War on Food Science: Bisphenol a (BPA) - michaelmachine
http://www.foodinsight.org/blogs/war-food-science-part-2-bisphenol-bpa

======
dredmorbius
"The International Food Information Council (IFIC) describes its mission as
being to "communicate science-based information on food safety and nutrition
to health and nutrition professionals, educators, journalists, government
officials and others providing information to consumers."[1]

"In reality, IFIC is a public relations arm of the food, beverage and
agricultural industries, which provide the bulk of its funding.[1] Its staff
members hail from industry groups such as the Sugar Association and the
National Soft Drink Association, and it has repeatedly led the defense for
controversial food additives including monosodium glutamate, aspartame
(Nutrasweet), food dyes, and olestra. It also runs the corporate-friendly
website, Kidnetic.com, with games and recipes for kids.[2]

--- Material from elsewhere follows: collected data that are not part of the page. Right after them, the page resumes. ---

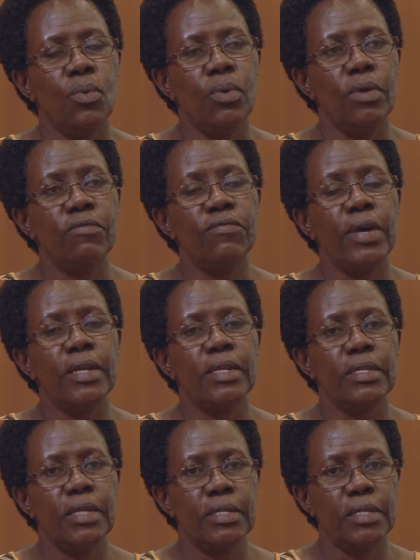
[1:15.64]
a
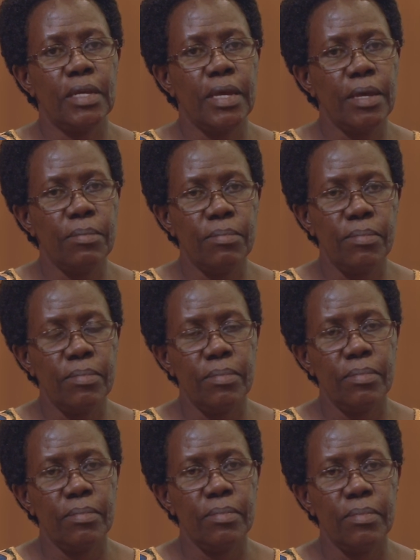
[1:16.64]
finding that came
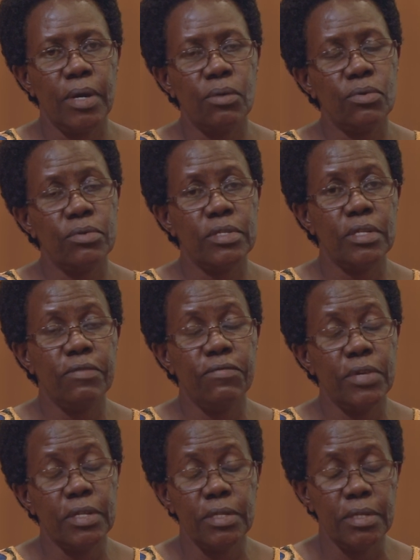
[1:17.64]
across
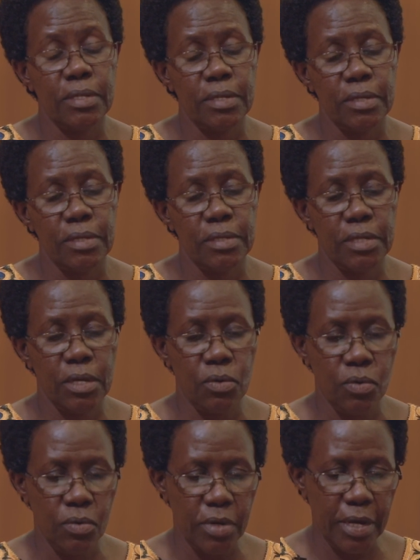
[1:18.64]
different
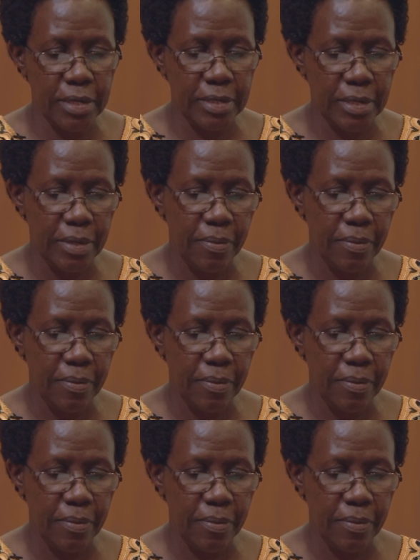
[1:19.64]
stakeholders.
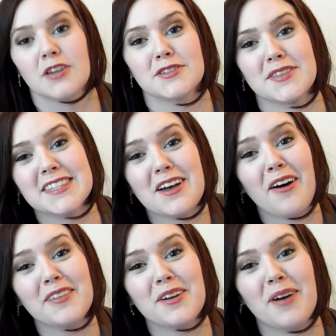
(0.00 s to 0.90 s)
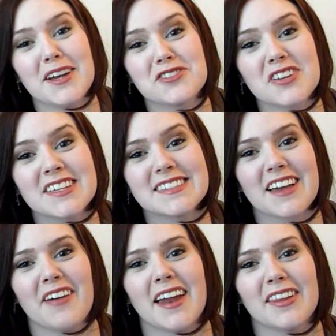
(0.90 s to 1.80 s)
So that's all the questions.
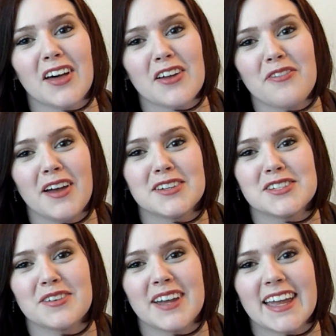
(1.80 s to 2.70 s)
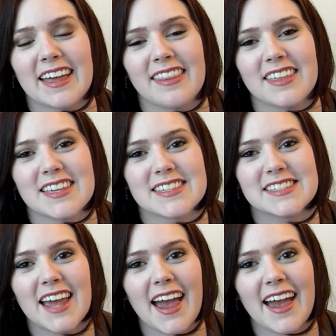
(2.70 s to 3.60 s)
I've had a lot of fun doing this
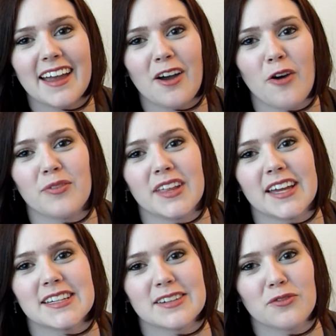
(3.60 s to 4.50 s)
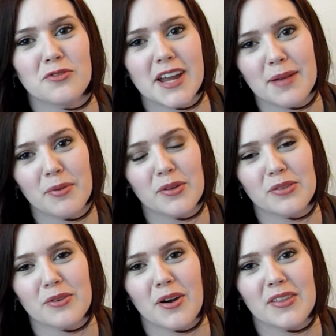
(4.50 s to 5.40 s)
tag. Hopefully I didn't ramble
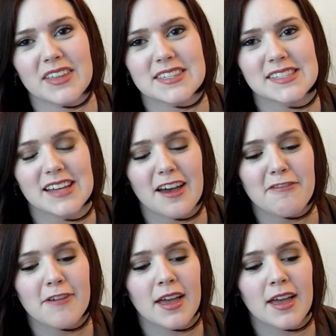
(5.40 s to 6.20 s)
through all this stuff.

"While the group's name implies that it operates internationally, on its
website IFIC states that its primary focus is the U.S. "Based in Washington,
DC, the IFIC Foundation and IFIC focus primarily on U.S. issues. It also
participates in an informal network of independent food information
organizations in Europe, Asia, Australia, Canada, Japan and Latin America," it
states.[1]"

[http://www.sourcewatch.org/index.php/International_Food_Info...](http://www.sourcewatch.org/index.php/International_Food_Information_Council)